Medical Device Daily Washington Editor
FDA's method for reviewing medical devices has incurred the ire of many of the agency's critics, many of whom feel that some devices that go through the 510(k) program should go through the pre-market approval (PMA) process or are passed through the less-demanding regime too quickly.
Those critics include advocacy group Public Citizen and the National Research Group for Women and Families (both Washington), and Congress responded to these concerns by mandating a study by the Government Accountability Office, which finally published the results of its study last week despite initially promising a publication date of last September.
While the report generated the expected amount of support and criticism from Public Citizen and others, at least one industry group praised the GAO report for its implicit support of the 510(k) program. Backing the position of the agency's external critics, however, are FDA reviewers who have sent two letters recently, one each to Rep. John Dingell (D-Michigan) and the incoming Obama administration, to complain of alleged corruption of the 510(k) program at the Center for Devices and Radiological Health (CDRH) (Medical Device Daily, Jan. 12, 2009), raising the prospect that Congress may take action to slow down the 510(k) pipeline at a time when PMAs are widely thought to be more expensive and take longer.
The GAO report notes that the Safe Medical Devices Act of 1990 (SMDA) required FDA to take a look at the devices that were already on the market in 1976 to establish which of those should be classified as class III high risk devices and which should be categorized as class II or class I devices, which require no more than a 510(k). The reference to 1976 is the year in which the Medical Devices Amendments of 1976 were passed, the first set of device-specific statutes in U.S. law.
SMDA also required that FDA set up a schedule for writing regulations that deal with PMA requirements for any pre-1976 devices that fell into class III or, alternately, reclassify any of those devices into class II. However, FDA officials could not tell the GAO team what sort of time frame had been laid out to deal with these tasks.
In broad outlines, the GAO study, which covered the five-year span between 2003 and 2007, encompassed slightly more than 13,000 submissions for class I and II device devices, 90% of which were cleared, and 342 submissions for class III devices that went through the 510(k) program. Of that number, about 67% (228) were cleared, and of 217 original PMAs and 784 PMA supplements, 78% and 85%, respectively, were approved.
To study how FDA determines whether a 510(k) device application entails new intended uses or involves new technological characteristics, GAO examined files for all class III 510(k) devices and employed a stratified random sampling technique to pull files for class II devices, which gave the GAO team 459 files to work with.

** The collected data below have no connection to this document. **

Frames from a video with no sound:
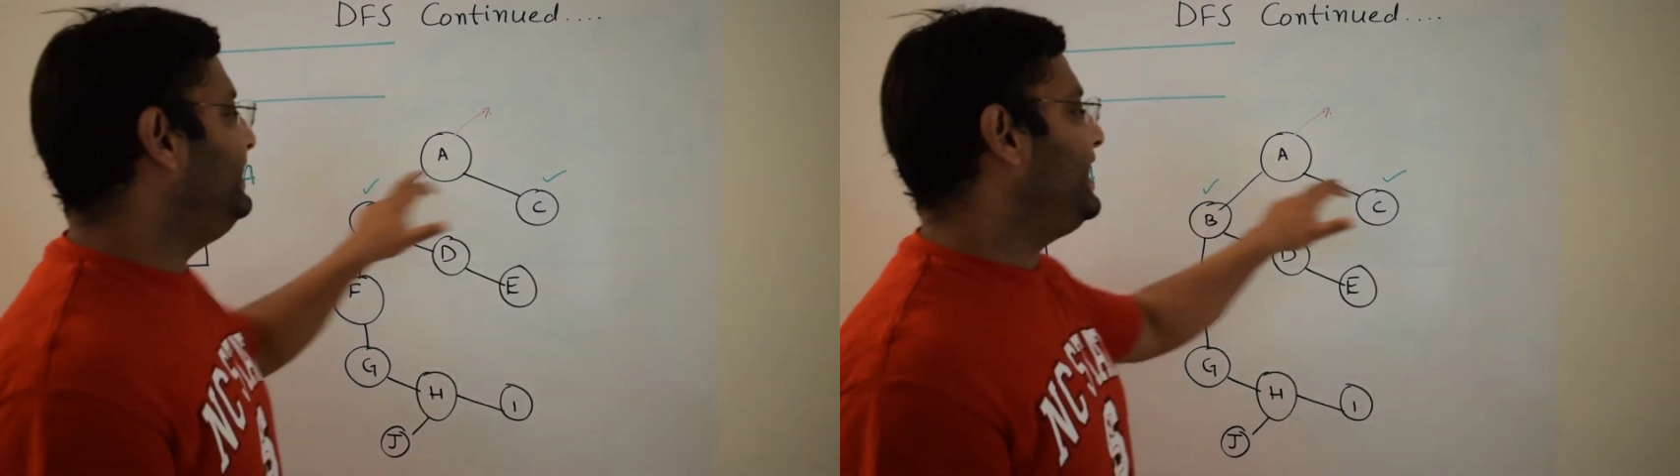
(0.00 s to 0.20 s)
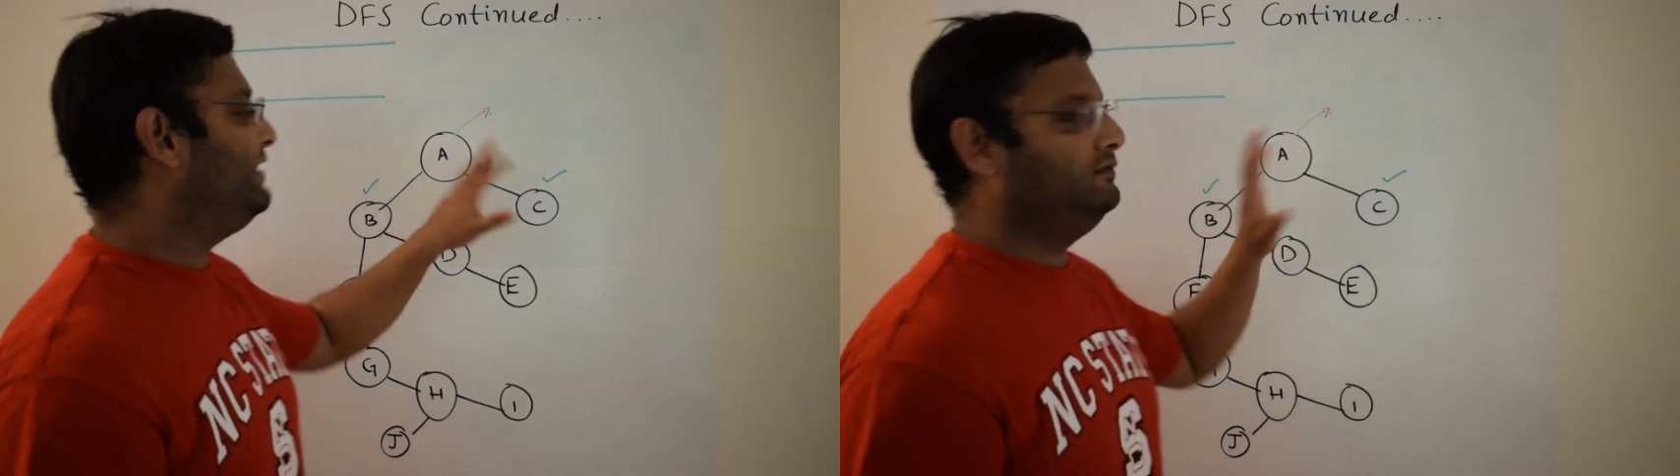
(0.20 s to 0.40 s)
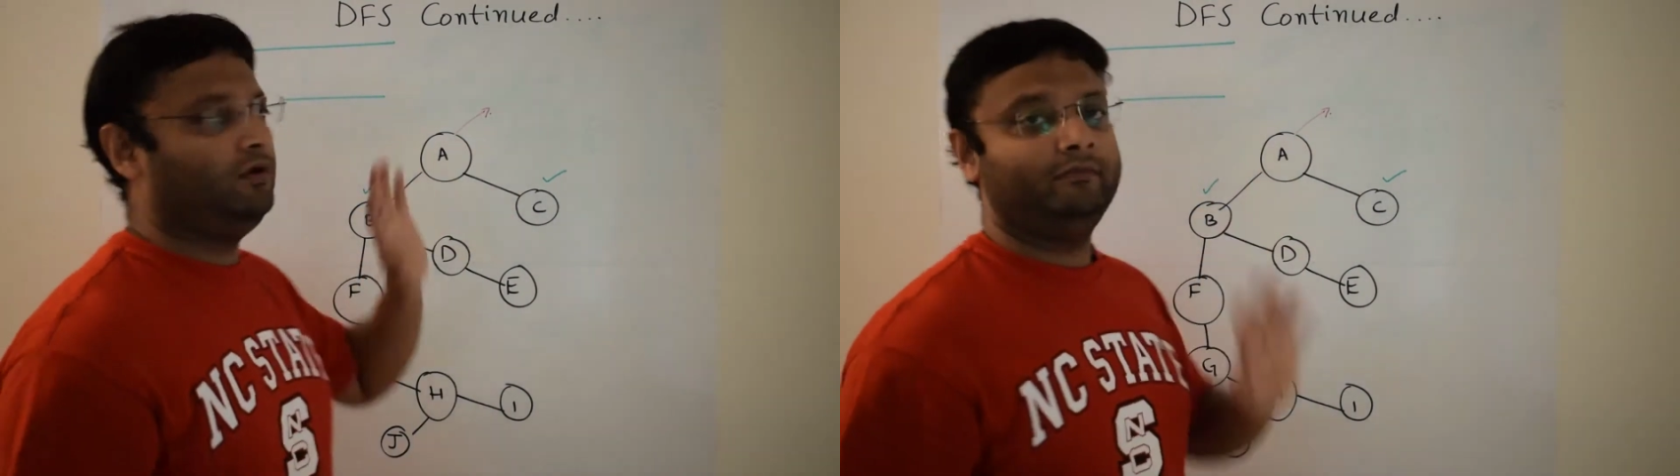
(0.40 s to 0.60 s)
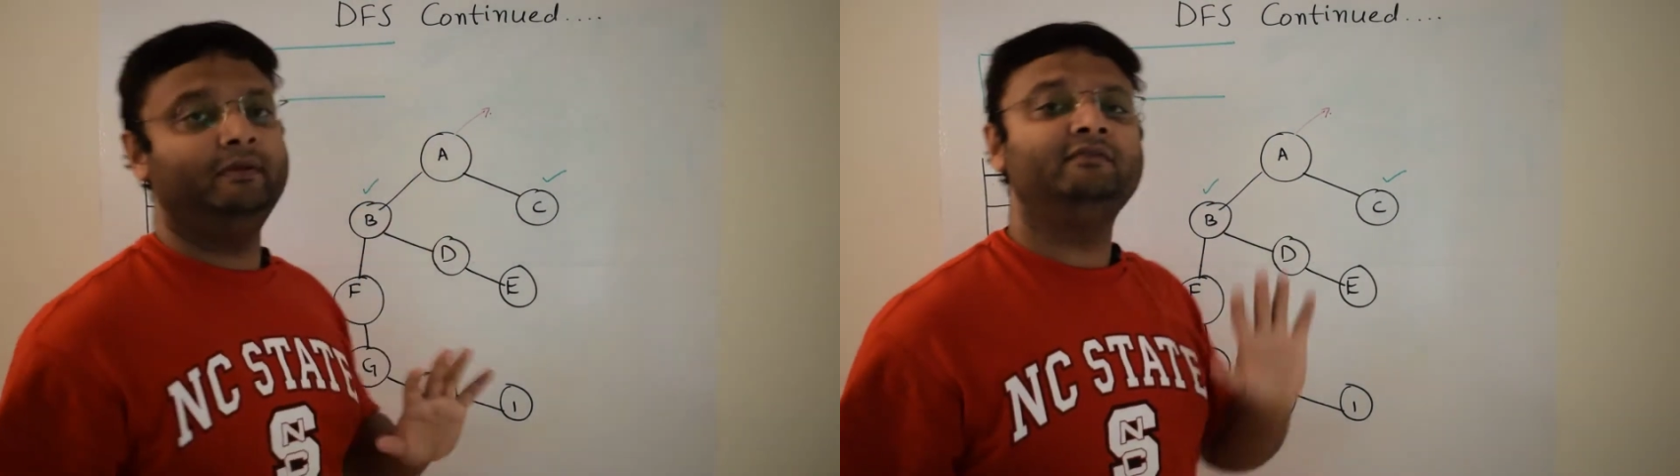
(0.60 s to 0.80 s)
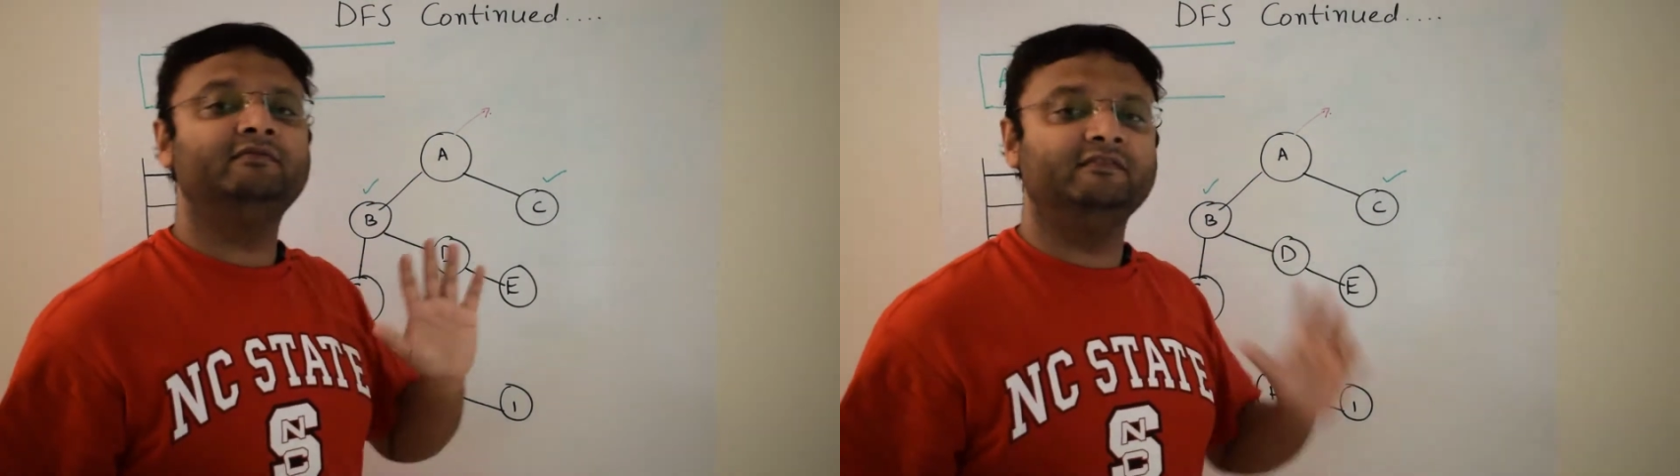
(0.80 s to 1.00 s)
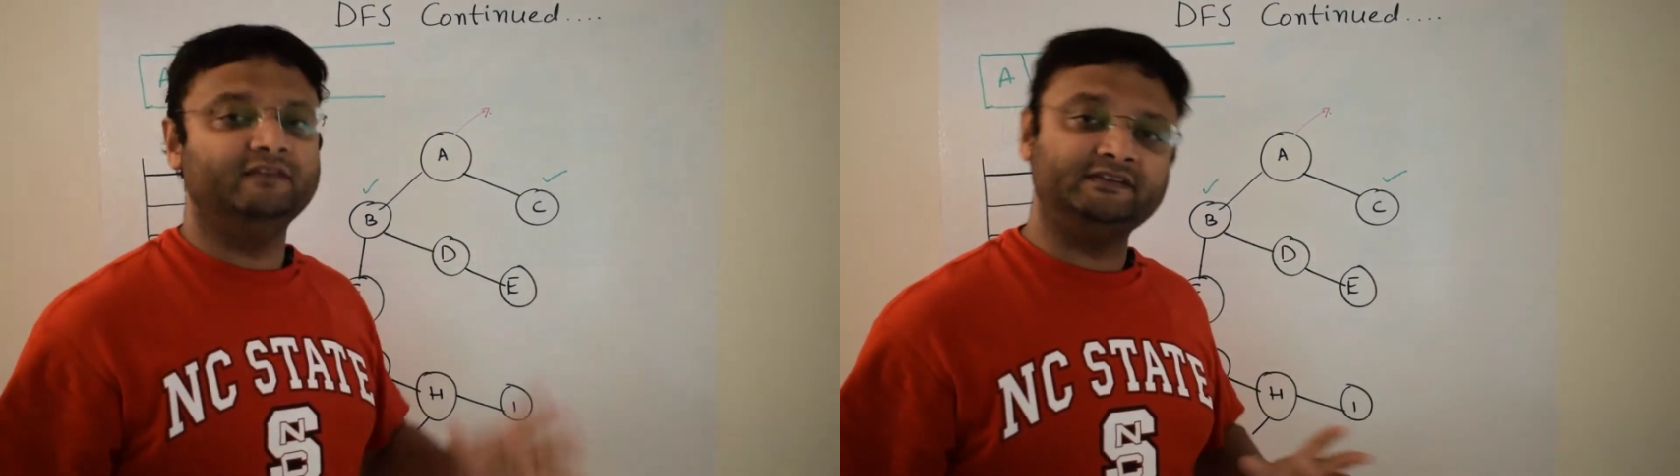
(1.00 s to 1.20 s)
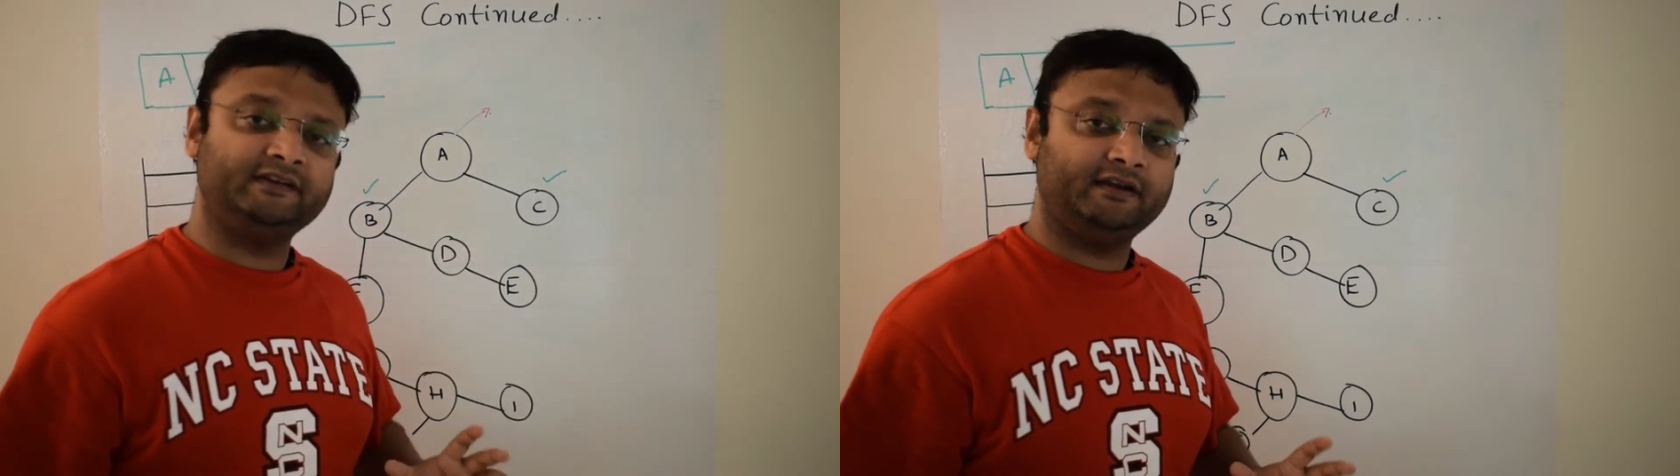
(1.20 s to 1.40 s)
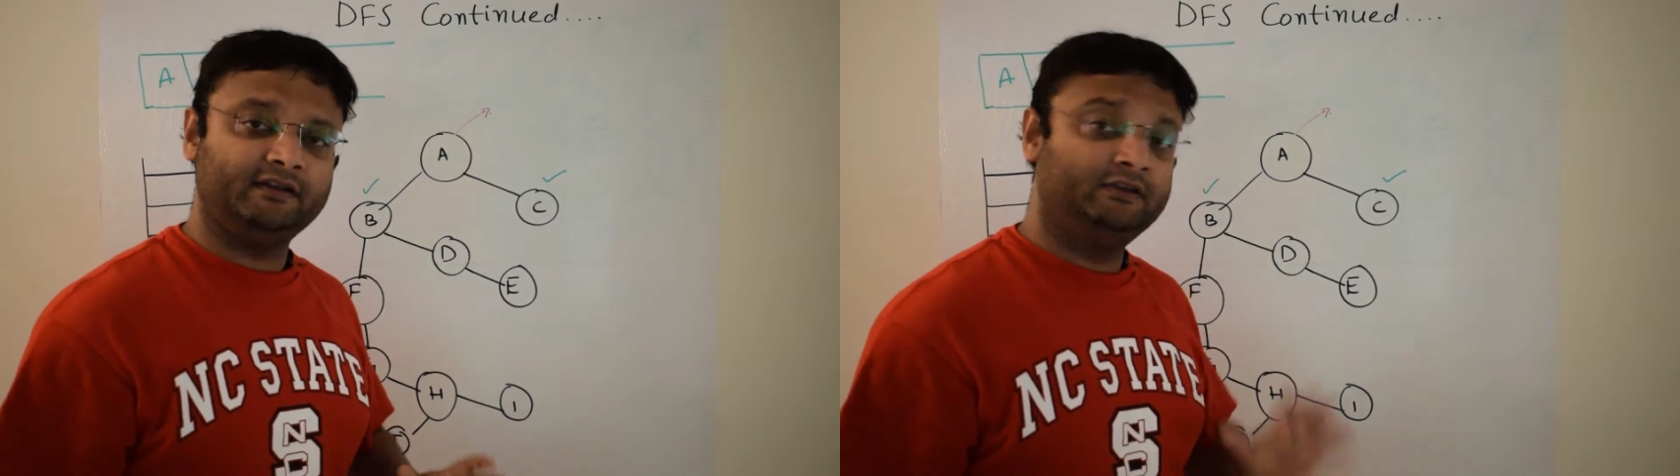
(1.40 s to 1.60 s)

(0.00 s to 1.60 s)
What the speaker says: have not been visited.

Using data "primarily from the FDA reviewer's memo, which outlined the decisions FDA made to reach its determination," GAO concluded that of the 459 applications reviewed, 24 involved class III devices, 20 of which "could still be cleared through the 510(k) process." The other four had been reclassified into the PMA basket.
Based on that outcome, GAO extrapolated that of all 510(k)s reviewed by FDA between 2003 and 2007 (class II and class III, those that passed and those that did not), "about 1% had a new intended use and about 15% had new technological characteristics." Of the 510(k) applications that failed the substantial equivalence test during this period, which numbered 248, "more than half the devices had a new intended use or novel technological characteristics."
The report notes that GAO recommends that FDA issue regulations to "reclassify each device type into class I or class II, or requiring it to remain in class III, and for those device types remaining in class III, require approval for marketing through the PMA process." According to GAO, managers at the Department of Health and Human Services agreed to the recommendations, but declined to specify a time-frame for completion.
In a Jan. 15 statement, Janet Trunzo, executive vice president for technology and regulatory affairs for the Advanced Medical Technology Association (AdvaMed; Washington), said the association "is pleased the GAO report clearly supports the effectiveness of FDA's 510(k) premarket review process," and she added that the GAO report "demonstrates that medical devices reviewed by FDA under the 510(k) process are subject to the appropriate level of regulation to ensure their safety and effectiveness."
Sidney Wolfe, executive director of Public Citizen, wrote in a Jan. 15 statement that the report "highlighting the dismal job the Food and Drug Administration does in regulating medical devices shows that the approval process at the FDA is irredeemably broken." Wolfe also bemoaned that "many high-risk devices are going through a less-stringent review process before being used in patients."
FDA opens offices in India
FDA's overseas reach is expanding with the Jan. 15 announcement that the agency has opened two new offices in India, one in New Delhi and the other in Mumbai, the site of a recent terrorist attack that drove India into a confrontation with its neighbor, Pakistan.
According to the statement, published by the Department of Health and Human Services, FDA "will post 10 experienced officials in India to work closely with industries that ship food and medical products to the United States" in the pursuit of better safety and quality without impeding trade. The staff will include an office director along with "four inspectors and five senior technical experts who will cover food, medical devices and medicines."
The HHS statement notes that India is "the fourth-largest exporter by volume of drugs and biologics, especially generic pharmaceuticals, to the United States" and is also "a significant exporter of food products."